EXERCISE DETAILS — The entries below should be repeated exactly, with no pictures carried over.
------------------------------------------------------------
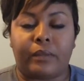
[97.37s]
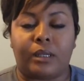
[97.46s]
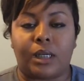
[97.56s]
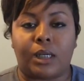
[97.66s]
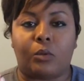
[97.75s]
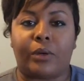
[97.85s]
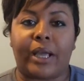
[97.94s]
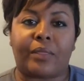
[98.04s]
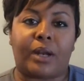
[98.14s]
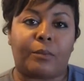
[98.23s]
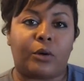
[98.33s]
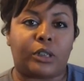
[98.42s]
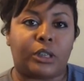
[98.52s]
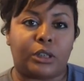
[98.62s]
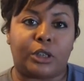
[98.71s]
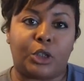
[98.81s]
the wig that I'm going
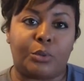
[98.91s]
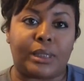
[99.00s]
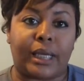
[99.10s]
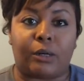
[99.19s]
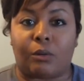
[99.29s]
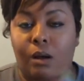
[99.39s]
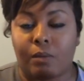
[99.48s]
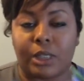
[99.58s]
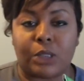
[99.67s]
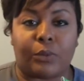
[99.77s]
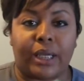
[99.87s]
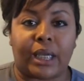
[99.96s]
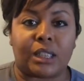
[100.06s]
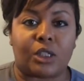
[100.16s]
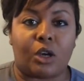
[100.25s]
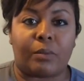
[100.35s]
to use later on this week
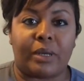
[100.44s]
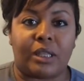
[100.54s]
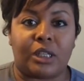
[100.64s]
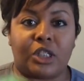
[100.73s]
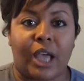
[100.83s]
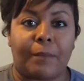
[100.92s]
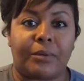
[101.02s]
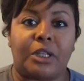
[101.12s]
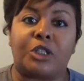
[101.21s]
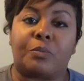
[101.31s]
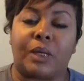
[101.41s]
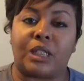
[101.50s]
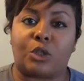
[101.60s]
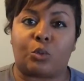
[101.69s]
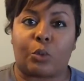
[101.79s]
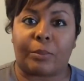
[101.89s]
is going to be the Japanese Mesh
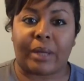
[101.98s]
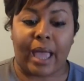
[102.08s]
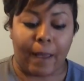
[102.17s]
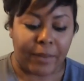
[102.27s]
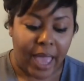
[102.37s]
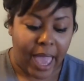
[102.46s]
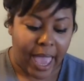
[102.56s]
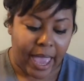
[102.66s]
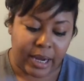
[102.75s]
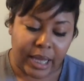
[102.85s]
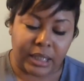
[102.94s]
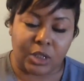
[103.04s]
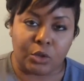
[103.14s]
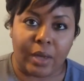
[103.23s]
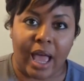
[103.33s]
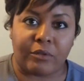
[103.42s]
Swim Cap. And I
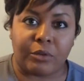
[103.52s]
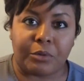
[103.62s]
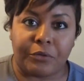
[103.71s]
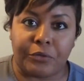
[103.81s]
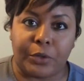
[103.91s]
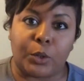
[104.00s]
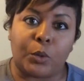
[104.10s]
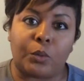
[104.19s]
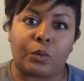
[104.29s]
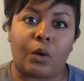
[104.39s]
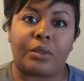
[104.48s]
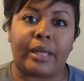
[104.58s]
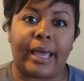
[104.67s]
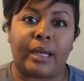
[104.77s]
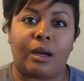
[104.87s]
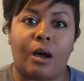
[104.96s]
do have a review on
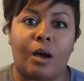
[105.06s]
that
------------------------------------------------------------
ANSWER SECTION —
[97.37s]
[97.46s]
[97.56s]
[97.66s]
[97.75s]
[97.85s]
[97.94s]
[98.04s]
[98.14s]
[98.23s]
[98.33s]
[98.42s]
[98.52s]
[98.62s]
[98.71s]
[98.81s]
the wig that I'm going
[98.91s]
[99.00s]
[99.10s]
[99.19s]
[99.29s]
[99.39s]
[99.48s]
[99.58s]
[99.67s]
[99.77s]
[99.87s]
[99.96s]
[100.06s]
[100.16s]
[100.25s]
[100.35s]
to use later on this week
[100.44s]
[100.54s]
[100.64s]
[100.73s]
[100.83s]
[100.92s]
[101.02s]
[101.12s]
[101.21s]
[101.31s]
[101.41s]
[101.50s]
[101.60s]
[101.69s]
[101.79s]
[101.89s]
is going to be the Japanese Mesh
[101.98s]
[102.08s]
[102.17s]
[102.27s]
[102.37s]
[102.46s]
[102.56s]
[102.66s]
[102.75s]
[102.85s]
[102.94s]
[103.04s]
[103.14s]
[103.23s]
[103.33s]
[103.42s]
Swim Cap. And I
[103.52s]
[103.62s]
[103.71s]
[103.81s]
[103.91s]
[104.00s]
[104.10s]
[104.19s]
[104.29s]
[104.39s]
[104.48s]
[104.58s]
[104.67s]
[104.77s]
[104.87s]
[104.96s]
do have a review on
[105.06s]
that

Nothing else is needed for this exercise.